** The input follows **
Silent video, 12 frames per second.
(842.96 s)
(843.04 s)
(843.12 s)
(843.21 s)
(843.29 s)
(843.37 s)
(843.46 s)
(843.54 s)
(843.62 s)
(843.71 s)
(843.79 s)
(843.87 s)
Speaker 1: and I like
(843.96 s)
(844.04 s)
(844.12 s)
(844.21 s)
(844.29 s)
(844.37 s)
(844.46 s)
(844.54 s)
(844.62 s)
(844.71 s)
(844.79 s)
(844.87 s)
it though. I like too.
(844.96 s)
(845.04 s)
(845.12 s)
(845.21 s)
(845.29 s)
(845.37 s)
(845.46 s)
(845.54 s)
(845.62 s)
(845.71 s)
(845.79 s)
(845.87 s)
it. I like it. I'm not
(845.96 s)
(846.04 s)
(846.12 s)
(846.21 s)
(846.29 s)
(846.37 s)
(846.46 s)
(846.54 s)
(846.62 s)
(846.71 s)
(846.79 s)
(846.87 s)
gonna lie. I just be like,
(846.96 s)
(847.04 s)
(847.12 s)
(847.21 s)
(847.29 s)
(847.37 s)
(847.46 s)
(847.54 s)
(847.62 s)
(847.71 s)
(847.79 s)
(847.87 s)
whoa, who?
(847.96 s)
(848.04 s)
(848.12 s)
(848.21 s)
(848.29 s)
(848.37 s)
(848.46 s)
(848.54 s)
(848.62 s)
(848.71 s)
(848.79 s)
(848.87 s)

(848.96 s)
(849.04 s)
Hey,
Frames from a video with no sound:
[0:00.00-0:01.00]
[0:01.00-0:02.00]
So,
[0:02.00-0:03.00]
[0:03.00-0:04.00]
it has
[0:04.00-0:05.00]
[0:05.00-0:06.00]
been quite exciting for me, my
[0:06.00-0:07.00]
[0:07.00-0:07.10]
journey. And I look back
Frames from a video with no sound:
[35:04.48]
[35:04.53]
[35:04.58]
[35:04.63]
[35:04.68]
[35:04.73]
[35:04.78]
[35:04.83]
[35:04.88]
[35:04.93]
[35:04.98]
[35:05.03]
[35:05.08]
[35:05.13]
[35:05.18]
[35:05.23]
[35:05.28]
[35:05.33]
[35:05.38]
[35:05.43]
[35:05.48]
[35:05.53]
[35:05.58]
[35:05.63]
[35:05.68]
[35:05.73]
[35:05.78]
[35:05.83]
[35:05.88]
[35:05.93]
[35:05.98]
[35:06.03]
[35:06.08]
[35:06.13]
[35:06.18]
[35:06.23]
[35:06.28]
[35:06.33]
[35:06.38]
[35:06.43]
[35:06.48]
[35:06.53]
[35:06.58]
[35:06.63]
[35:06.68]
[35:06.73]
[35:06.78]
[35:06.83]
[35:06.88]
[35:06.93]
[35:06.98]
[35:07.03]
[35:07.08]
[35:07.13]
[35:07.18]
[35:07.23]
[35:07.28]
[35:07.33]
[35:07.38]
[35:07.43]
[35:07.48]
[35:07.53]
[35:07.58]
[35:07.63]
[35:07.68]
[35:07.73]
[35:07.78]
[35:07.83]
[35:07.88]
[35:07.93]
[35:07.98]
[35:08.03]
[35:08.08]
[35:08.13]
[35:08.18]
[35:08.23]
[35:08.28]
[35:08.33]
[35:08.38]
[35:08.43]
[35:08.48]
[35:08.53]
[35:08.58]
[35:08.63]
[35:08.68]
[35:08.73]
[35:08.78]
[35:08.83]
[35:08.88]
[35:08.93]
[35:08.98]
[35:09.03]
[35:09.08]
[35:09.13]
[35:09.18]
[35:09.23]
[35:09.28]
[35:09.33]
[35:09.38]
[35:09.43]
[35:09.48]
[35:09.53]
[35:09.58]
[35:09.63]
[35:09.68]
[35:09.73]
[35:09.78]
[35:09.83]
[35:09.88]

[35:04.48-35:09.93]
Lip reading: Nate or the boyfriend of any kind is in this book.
** End of The input **
Write out all of the entries above, exactly and in full.

**Solution for this problem**
Silent video, 12 frames per second.
(842.96 s)
(843.04 s)
(843.12 s)
(843.21 s)
(843.29 s)
(843.37 s)
(843.46 s)
(843.54 s)
(843.62 s)
(843.71 s)
(843.79 s)
(843.87 s)
Speaker 1: and I like
(843.96 s)
(844.04 s)
(844.12 s)
(844.21 s)
(844.29 s)
(844.37 s)
(844.46 s)
(844.54 s)
(844.62 s)
(844.71 s)
(844.79 s)
(844.87 s)
it though. I like too.
(844.96 s)
(845.04 s)
(845.12 s)
(845.21 s)
(845.29 s)
(845.37 s)
(845.46 s)
(845.54 s)
(845.62 s)
(845.71 s)
(845.79 s)
(845.87 s)
it. I like it. I'm not
(845.96 s)
(846.04 s)
(846.12 s)
(846.21 s)
(846.29 s)
(846.37 s)
(846.46 s)
(846.54 s)
(846.62 s)
(846.71 s)
(846.79 s)
(846.87 s)
gonna lie. I just be like,
(846.96 s)
(847.04 s)
(847.12 s)
(847.21 s)
(847.29 s)
(847.37 s)
(847.46 s)
(847.54 s)
(847.62 s)
(847.71 s)
(847.79 s)
(847.87 s)
whoa, who?
(847.96 s)
(848.04 s)
(848.12 s)
(848.21 s)
(848.29 s)
(848.37 s)
(848.46 s)
(848.54 s)
(848.62 s)
(848.71 s)
(848.79 s)
(848.87 s)

(848.96 s)
(849.04 s)
Hey,
Frames from a video with no sound:
[0:00.00-0:01.00]
[0:01.00-0:02.00]
So,
[0:02.00-0:03.00]
[0:03.00-0:04.00]
it has
[0:04.00-0:05.00]
[0:05.00-0:06.00]
been quite exciting for me, my
[0:06.00-0:07.00]
[0:07.00-0:07.10]
journey. And I look back
Frames from a video with no sound:
[35:04.48]
[35:04.53]
[35:04.58]
[35:04.63]
[35:04.68]
[35:04.73]
[35:04.78]
[35:04.83]
[35:04.88]
[35:04.93]
[35:04.98]
[35:05.03]
[35:05.08]
[35:05.13]
[35:05.18]
[35:05.23]
[35:05.28]
[35:05.33]
[35:05.38]
[35:05.43]
[35:05.48]
[35:05.53]
[35:05.58]
[35:05.63]
[35:05.68]
[35:05.73]
[35:05.78]
[35:05.83]
[35:05.88]
[35:05.93]
[35:05.98]
[35:06.03]
[35:06.08]
[35:06.13]
[35:06.18]
[35:06.23]
[35:06.28]
[35:06.33]
[35:06.38]
[35:06.43]
[35:06.48]
[35:06.53]
[35:06.58]
[35:06.63]
[35:06.68]
[35:06.73]
[35:06.78]
[35:06.83]
[35:06.88]
[35:06.93]
[35:06.98]
[35:07.03]
[35:07.08]
[35:07.13]
[35:07.18]
[35:07.23]
[35:07.28]
[35:07.33]
[35:07.38]
[35:07.43]
[35:07.48]
[35:07.53]
[35:07.58]
[35:07.63]
[35:07.68]
[35:07.73]
[35:07.78]
[35:07.83]
[35:07.88]
[35:07.93]
[35:07.98]
[35:08.03]
[35:08.08]
[35:08.13]
[35:08.18]
[35:08.23]
[35:08.28]
[35:08.33]
[35:08.38]
[35:08.43]
[35:08.48]
[35:08.53]
[35:08.58]
[35:08.63]
[35:08.68]
[35:08.73]
[35:08.78]
[35:08.83]
[35:08.88]
[35:08.93]
[35:08.98]
[35:09.03]
[35:09.08]
[35:09.13]
[35:09.18]
[35:09.23]
[35:09.28]
[35:09.33]
[35:09.38]
[35:09.43]
[35:09.48]
[35:09.53]
[35:09.58]
[35:09.63]
[35:09.68]
[35:09.73]
[35:09.78]
[35:09.83]
[35:09.88]

[35:04.48-35:09.93]
Lip reading: Nate or the boyfriend of any kind is in this book.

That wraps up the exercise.